“Let me get this straight,” I said to the mortgage broker. “In order to borrow less, I have to earn more?” That was, she confirmed, the gist of what she was saying. She was apologetic but the bottom line was immovable.
The lenders, those invisible men and women in grey suits in a boardroom somewhere, will not readily agree to give me another mortgage if I move. This is because a lot has changed since the last time I applied, which was a long time ago, back in the days when mortgages were easy to get.
Nowadays, one has to be able to prove, with a degree of certainty akin to the sun coming up tomorrow, that one will always earn the same or more as one earns now. As such, the paperwork the lenders want has become so elaborate that requests for the paperwork are generating almost as much paperwork as the paperwork itself.
You know you are in trouble when you have to make lists about lists, and such is the situation I now find myself in.
If I could work out what these bits of paperwork were I would be a lot happier. But they are called by a series of letters and numbers, and no matter how many times the broker and the accountant explain what they are my, brain won’t take it in. I have taken to calling them “SA30-thingy” and “E10-whojamaflip”. The broker and the accountant are getting exasperated.

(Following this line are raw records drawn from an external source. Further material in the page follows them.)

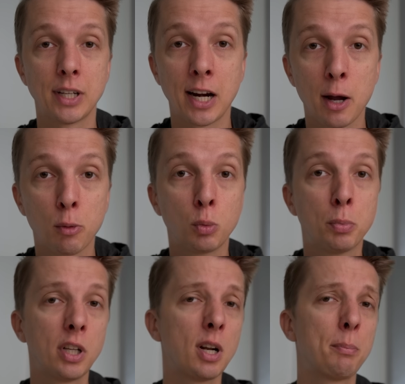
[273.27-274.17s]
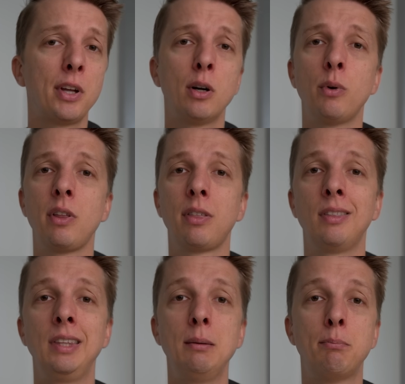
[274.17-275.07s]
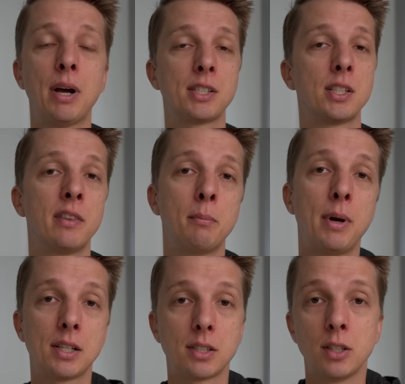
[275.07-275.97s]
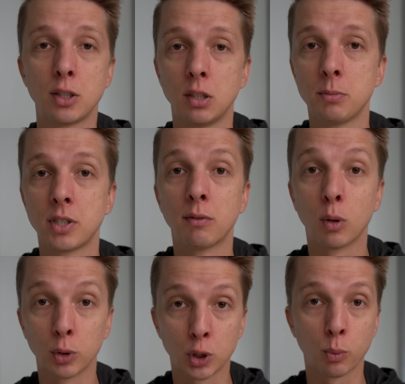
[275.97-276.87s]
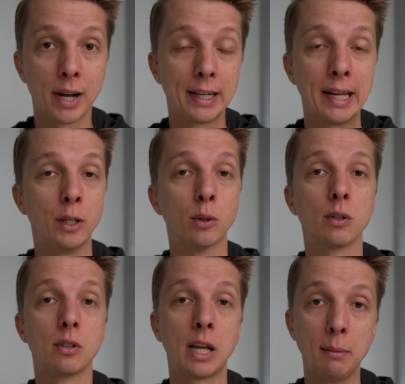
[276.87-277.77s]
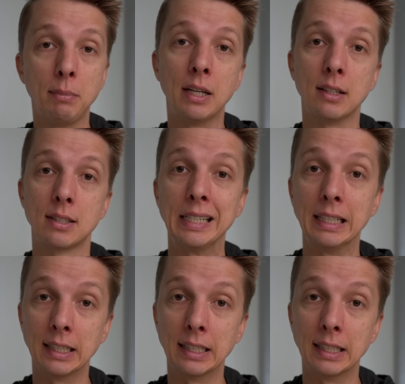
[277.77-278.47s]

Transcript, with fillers: and I would put it up there with the best of the best in terms of ultra-wide angle APS-C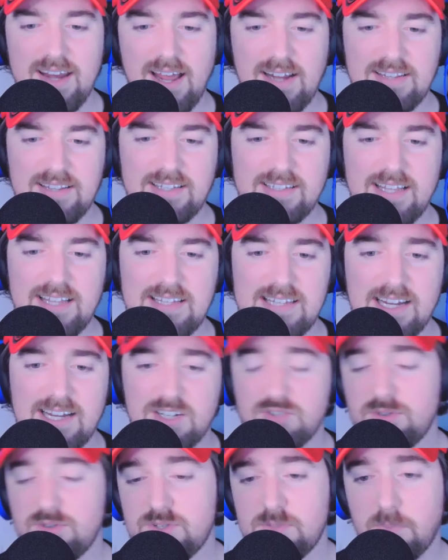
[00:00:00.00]
I think that's
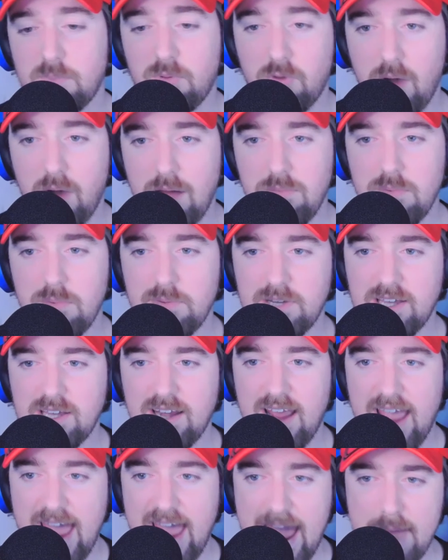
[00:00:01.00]
actually what's probably going
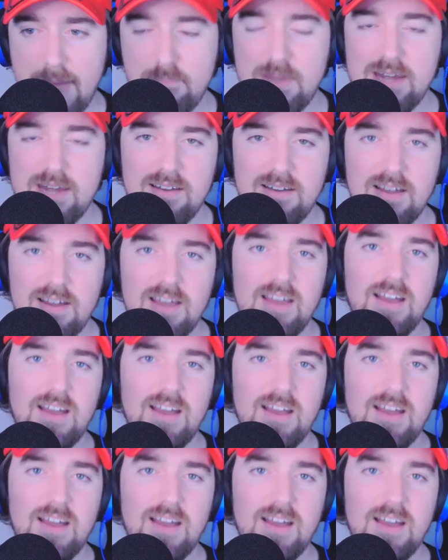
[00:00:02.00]
to happen.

But the thing I find the most infuriating, not to mention immoral, is the fact that the system appears completely happy with me continuing to borrow a substantial amount of money, but is utterly resistant to, and obstructive of, my requests to borrow a much smaller amount.
Telling the various companies who control all the world’s spare money that you are currently paying twice the amount you want to borrow from them, once you have sold up and moved, and have never missed a payment, and as such all logic would seem to dictate that borrowing half that, with a huge amount of equity-to-loan-value on the new place, will not land them in any undue risk, doesn’t cut the mustard.
What they want is an SA30-thingy and a E10-whojamaflip, both of which, so far as I can tell, pertain to something else entirely.
The problem is, if you cannot produce bits of paper with coded titles the computer says no. Of course it does.
Our lives are computerised, we know this. But that means that our possibilities are computerised, our hopes and dreams are computerised, our futures are computerised.
I do wish we could get back to a situation where one asked for something and somebody who existed in human format looked at one’s request and used their mortal brainpower and the balance of earthly probabilities to work out whether one could have it or not.
A few weeks ago I registered at a new GP surgery (after my previous surgery had shut down) and was handed a wad of forms to fill in.
Only the first page was anything to do with information the surgery actually needed, such as my address and NHS number. The rest constituted a computerised multiple-choice risk assessment quiz, which appeared hell-bent on getting every patient who filled it in to admit to being a hopeless alcoholic.
It included several trick questions, including: “Do you find it hard to predict what will happen when you drink? If the answer is yes, continue to next question. If no, go to question 3.” Whereupon question 3 asked: “Do you feel you are in denial about your drinking?”
And so on. None of the questions offered a way of answering that would let you enter the fact that you were a light drinker, a normal drinker or indeed someone who drank no alcohol at all. For example: “Do you drink a) too much b) to black-out c) until you fall over or d) you can’t remember, but you suspect you murdered someone during a night out last week.”
After about three pages of this, I lost patience and scrawled in huge letters “I am teetotal.” This is the truth. And I cannot be the only one. After all, there must be thousands of Muslims in my neck of the south London woods who are as abstemious as I am and who find it even more baffling, not to mention insulting, that they are being forced to admit a vice they don’t have. But the computer will have its way.
And the fact that all this computerisation doesn’t work doesn’t seem to bother the men and women in grey suits who are in control of it. If indeed they are even there at all.